Tan importante es responder adecuadamente a una situación de amenaza como desactivarla correctamente cuando cesa. Nuestro organismo tiene la capacidad de percibir la intensidad de un agente estresante, el grado de desequilibrio que es capaz de causar y la velocidad en la que puede hacerlo. Para ello el cerebro posee diversas vías de información sobre el nivel de hormonas que circulan en el torrente sanguíneo y puede enviar señales para activar o desactivar su secreción. La cantidad de receptores que va a necesitar el sistema nervioso para responder al estrés se define a partir de la información genética y los estímulos del entorno.
La estimulación que dirige el crecimiento del sistema nervioso se desarrolla sobre la base de un diseño genético, al que se añade la información que los antepasados han aportado a través de sus experiencias y que quedan fijados en la epigenética.

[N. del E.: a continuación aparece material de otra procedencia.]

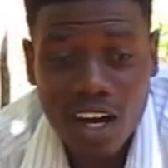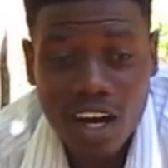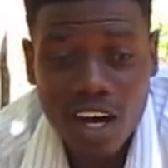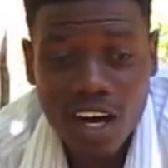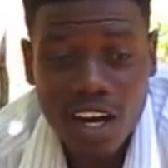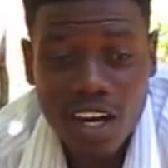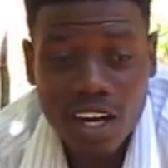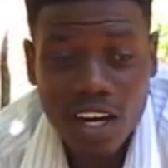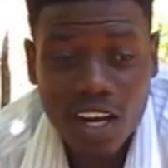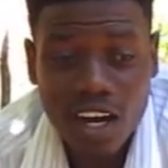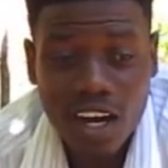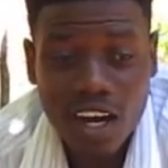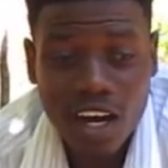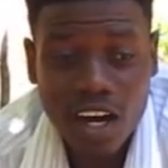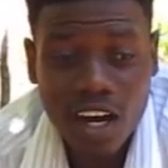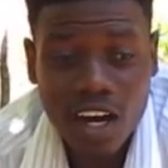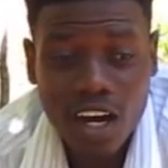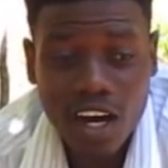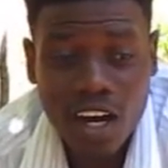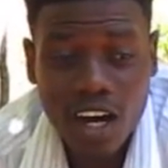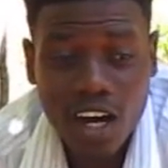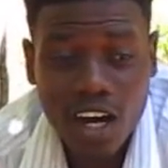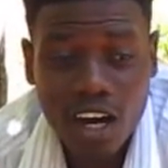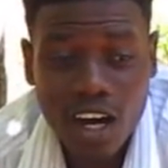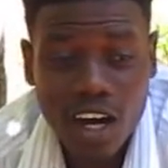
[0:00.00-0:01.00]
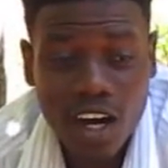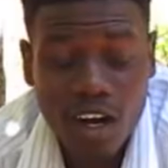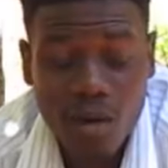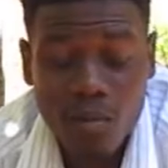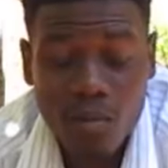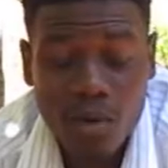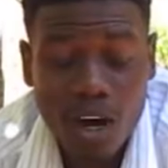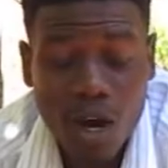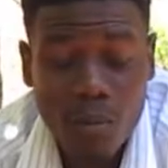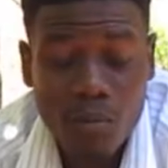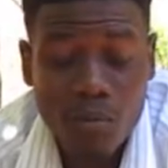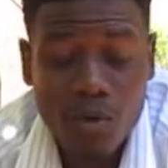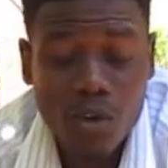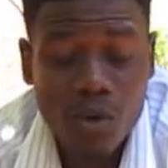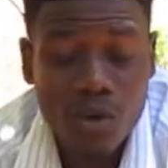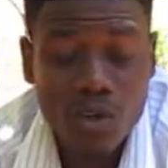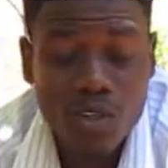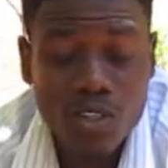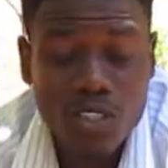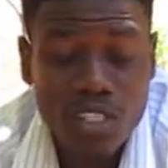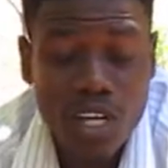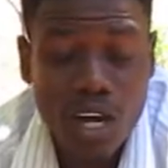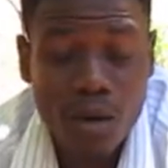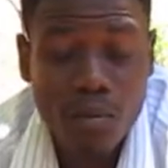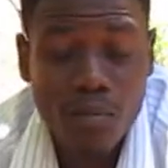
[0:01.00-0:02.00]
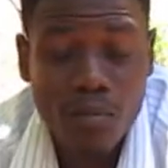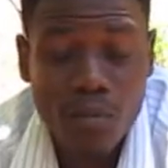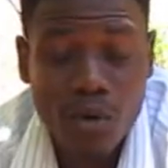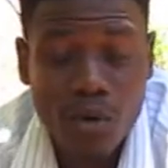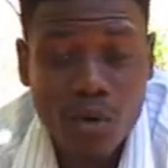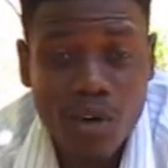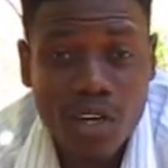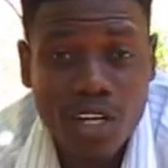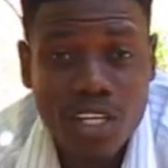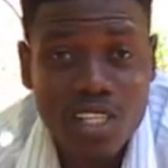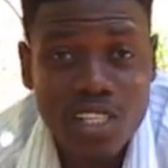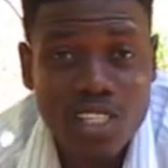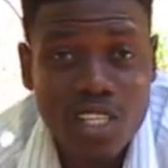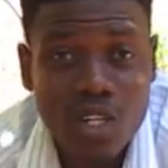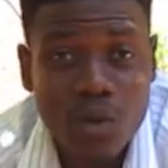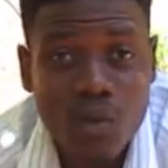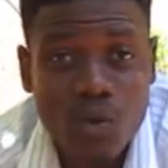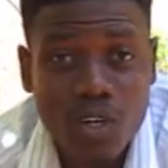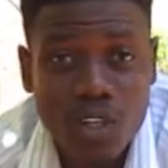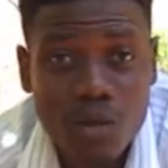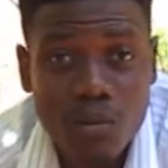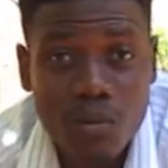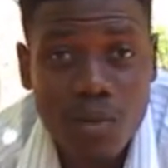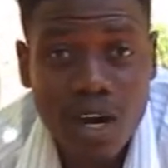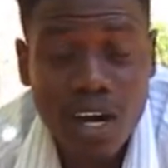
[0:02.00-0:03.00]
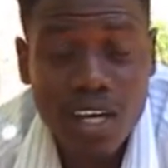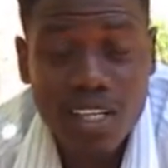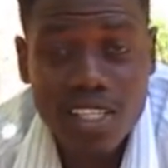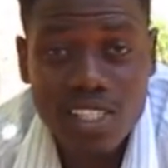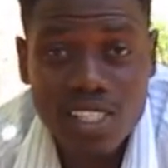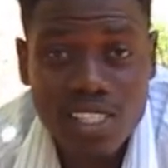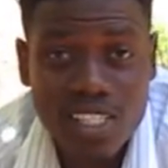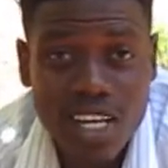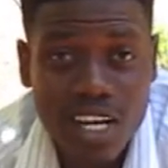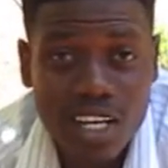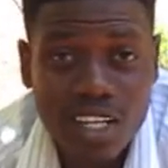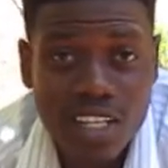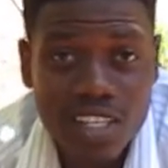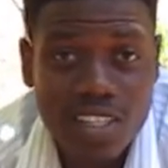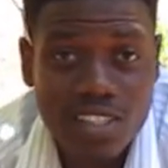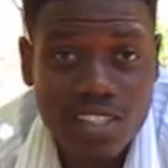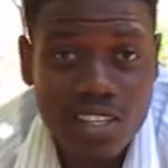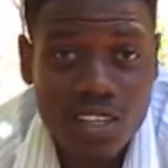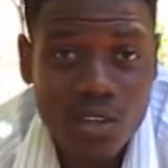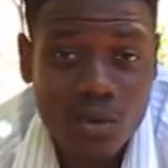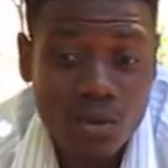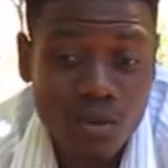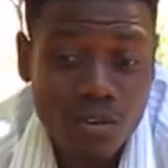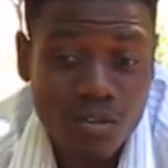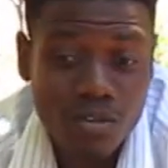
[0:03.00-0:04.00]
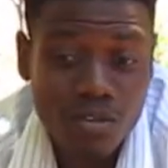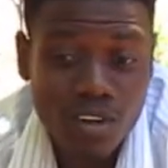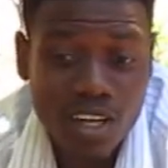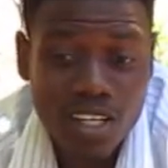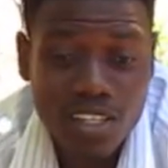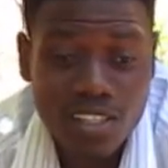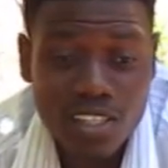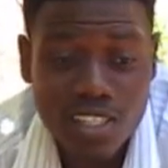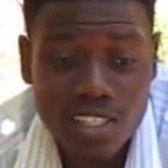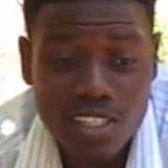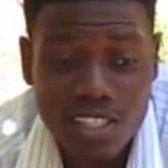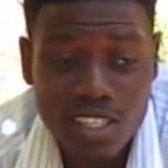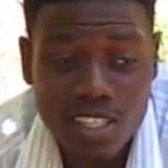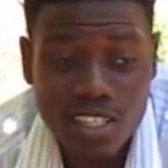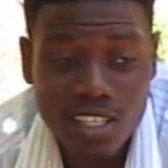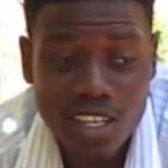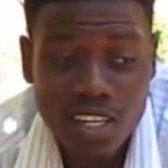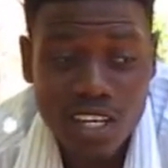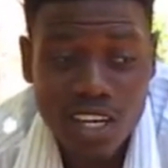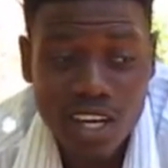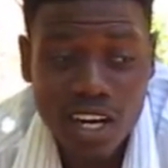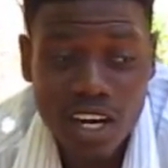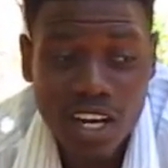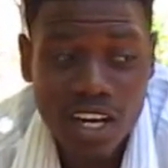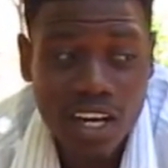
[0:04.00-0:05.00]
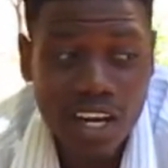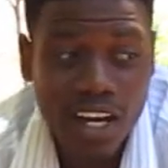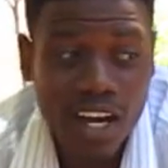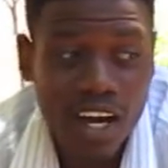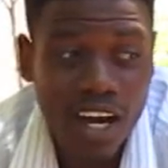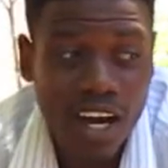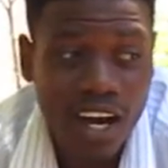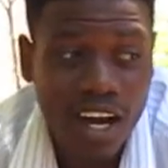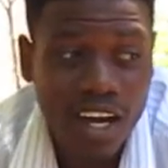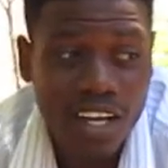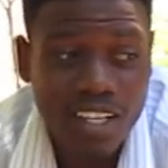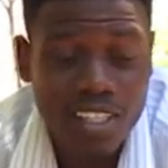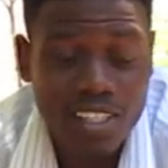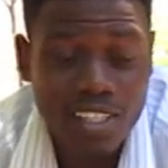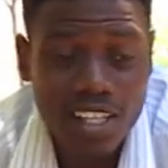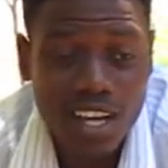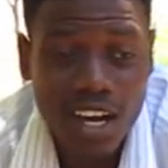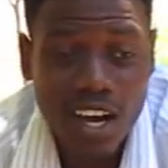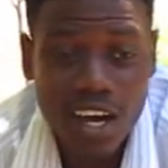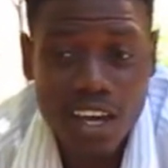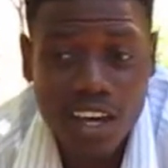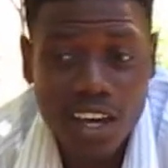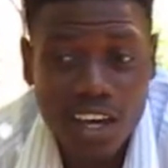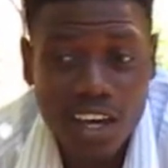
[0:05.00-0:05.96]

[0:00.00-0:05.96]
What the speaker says: And I'm happy because I'm progressing with my studies in university. And as I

La epigenética estudia las modificaciones que se pueden transmitir a otras generaciones y que pueden ser reversibles en la expresión de los genes, siempre que no se deban a alteraciones en la secuencia del ADN. Estas modificaciones son causadas mayoritariamente por factores ambientales y puede afectar a uno o varios genes con múltiples funciones. Mediante la regulación epigenética se puede observar cómo se relaciona la adaptación al ambiente y la plasticidad del genoma.
Los cambios epigenéticos activan ciertos genes y apagan otros y pueden mantener a las células en un estado particular durante mucho tiempo. La infancia y la vida fetal son momentos donde el sistema nervioso se está formando. Las neuronas se conectan mediante un fenómeno conocido como «quimiotaxis», que consiste en que las células dirigen sus movimientos según la concentración de ciertas sustancias químicas en su entorno ambiental. Las conexiones que establecen las neuronas no son aleatorias, sino que forman redes con una tendencia a conectarse de forma preferente. Así, un suceso traumático en un momento concreto puede seguir teniendo consecuencias mucho tiempo después de que haya desaparecido la
circunstancia que lo causó.
La bióloga británica Nessa Carey en su libro «La revolución epigenética» nos describe diversos estudios que demuestran que las experiencias traumáticas, los abusos o el abandono en la infancia conllevan un mayor índice de probabilidades de tener enfermedades asociadas al estrés en la vida adulta y más dificultad para recuperarse de ellas. Las investigaciones realizadas se basan en la hipótesis de que este tipo de experiencias en la primera infancia cambian aspectos concretos en ciertas estructuras cerebrales en un momento clave del crecimiento.
Algunos estudios epigenéticos se han basado en el cortisol, el glucocorticoide que se segrega en la respuesta al estrés. Se ha evidenciado que el nivel medio de cortisol suele ser más elevado en los adultos que han vivido infancias traumáticas, aunque en el momento de la medición las personas estén sanas. Este exceso de producción se debe a las señales que activan el eje hipotálamo-hipófisis-suprarrenales y que se inicia en el hipocampo. El hipocampo actúa como si fuera un termostato controlando hasta que punto debe de estar activa la producción de cortisol y puede enviar señales para que se reduzca su producción. Cuando hay una correcta retroalimentación, la señal desactiva la producción y disminuye la respuesta al estrés.
Diversas investigaciones demuestran que si se somete a estrés a una rata embarazada, sus crías van a ser más sensibles a agentes estresantes leves. Tanto la amígdala como el hipocampo van a tener más receptores al cortisol y menos neurotransmisores que lo reducen. Las ratas que han vivido estrés prenatal disminuyen las conexiones neuronales en zonas clave para el aprendizaje y la memoria, como la amígdala y el hipocampo. Lo mismo ocurre con primates no humanos. Michael Meaney, de la Universidad de McGill, junto con su equipo estudiaron muestras de sangre de un grupo de niños adoptados en orfanatos rusos y los compararon con otros cuidados por sus padres biológicos. Los primeros mostraban marcas epigenéticas en genes relacionados con la comunicación neuronal, el desarrollo y la función cerebral.
Los primeros días de una vida pueden dejar marcas epigenéticas que van a influir en la conducta del adulto. La marcas en sí mismas no son ni buenas ni malas, lo importante es el lugar donde se produce la modificación. Las experiencias de la madre durante el embarazo y posteriores al nacimiento van a influir en la forma en que el niño
reaccionará al estrés en la vida adulta. El cuerpo se prepara durante la vida fetal y los primeros años después del nacimiento para responder a la vida exterior y cualquier vivencia de la madre durante este periodo va a configurar la forma de adaptarse al mundo.